La OMS elevó hoy a "muy alto" el nivel de riesgo nacional por el brote de ébola en la República Democrática del Congo (RDC), informó el director general Tedros Adhanom Ghebreyesus en una rueda de prensa. La decisión se basa en la detección de 750 casos sospechosos y 177 muertes, de los cuales 82 casos y siete fallecimientos han sido confirmados en laboratorio como provocados por el virus del Ébola.
El riesgo se mantiene "alto" a nivel de África subsahariana y "bajo" a escala global. Tedros señaló que un ciudadano estadounidense, evacuado a la República Checa, fue considerado "contacto de alto riesgo" después de que otro estadounidense, diagnosticado con el virus, fuera trasladado a Alemania para recibir atención.
La Oficina de Coordinación de Asuntos Humanitarios de la ONU destinó 60 millones de dólares para la respuesta a la crisis, sumándose a los 3.9 millones previamente liberados por la OMS desde su fondo de emergencias.
El brote está causado por la variante Bundibugyo, poco conocida y sin tratamientos ni vacunas disponibles. Sólo se habían registrado dos brotes anteriores: uno en Uganda en 2000 y otro en la RDC en 2012, este último con una docena de muertes.

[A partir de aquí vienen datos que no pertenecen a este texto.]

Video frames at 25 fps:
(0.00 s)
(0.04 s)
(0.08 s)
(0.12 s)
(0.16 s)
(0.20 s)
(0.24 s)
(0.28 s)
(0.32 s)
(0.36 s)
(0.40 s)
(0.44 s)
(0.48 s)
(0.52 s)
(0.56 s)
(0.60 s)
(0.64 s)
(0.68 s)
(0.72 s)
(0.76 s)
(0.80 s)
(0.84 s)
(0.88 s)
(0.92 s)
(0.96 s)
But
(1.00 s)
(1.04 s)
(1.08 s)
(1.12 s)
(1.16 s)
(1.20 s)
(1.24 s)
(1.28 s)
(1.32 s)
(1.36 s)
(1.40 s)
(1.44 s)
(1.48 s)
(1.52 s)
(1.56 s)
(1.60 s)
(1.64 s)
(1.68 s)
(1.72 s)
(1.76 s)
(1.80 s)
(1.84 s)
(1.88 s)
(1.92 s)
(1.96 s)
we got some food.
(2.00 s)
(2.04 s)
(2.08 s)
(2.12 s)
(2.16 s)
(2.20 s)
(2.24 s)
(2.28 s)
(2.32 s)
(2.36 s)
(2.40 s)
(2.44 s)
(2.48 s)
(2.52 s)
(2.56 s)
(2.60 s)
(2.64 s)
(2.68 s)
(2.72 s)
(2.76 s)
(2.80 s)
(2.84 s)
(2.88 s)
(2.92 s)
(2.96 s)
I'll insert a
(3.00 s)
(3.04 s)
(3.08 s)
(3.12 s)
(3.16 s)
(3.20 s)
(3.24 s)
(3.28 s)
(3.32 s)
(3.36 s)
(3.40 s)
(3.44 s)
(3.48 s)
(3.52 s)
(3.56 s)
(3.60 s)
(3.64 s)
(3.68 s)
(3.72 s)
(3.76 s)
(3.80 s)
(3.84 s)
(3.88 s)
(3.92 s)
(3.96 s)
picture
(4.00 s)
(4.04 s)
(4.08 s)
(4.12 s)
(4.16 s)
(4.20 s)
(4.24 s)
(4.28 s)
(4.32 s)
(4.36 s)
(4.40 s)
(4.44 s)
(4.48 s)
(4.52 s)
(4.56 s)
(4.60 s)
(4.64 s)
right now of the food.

ONU Mujeres recordó que, históricamente, las mujeres son las más afectadas en epidemias de ébola. En el brote de 2018‑2019, representaron alrededor de dos tercios de los casos notificados, y en Liberia 2014, concentraron tres cuartas partes de las víctimas. La transmisión ocurre principalmente por contacto directo, afectando a trabajadores de salud, funerarios y cuidadores, con predominio femenino.
Las autoridades congoleñas y la comunidad internacional intensifican las medidas de contención, vigilancia y apoyo humanitario mientras se busca contener la propagación del virus y proteger a la población más vulnerable.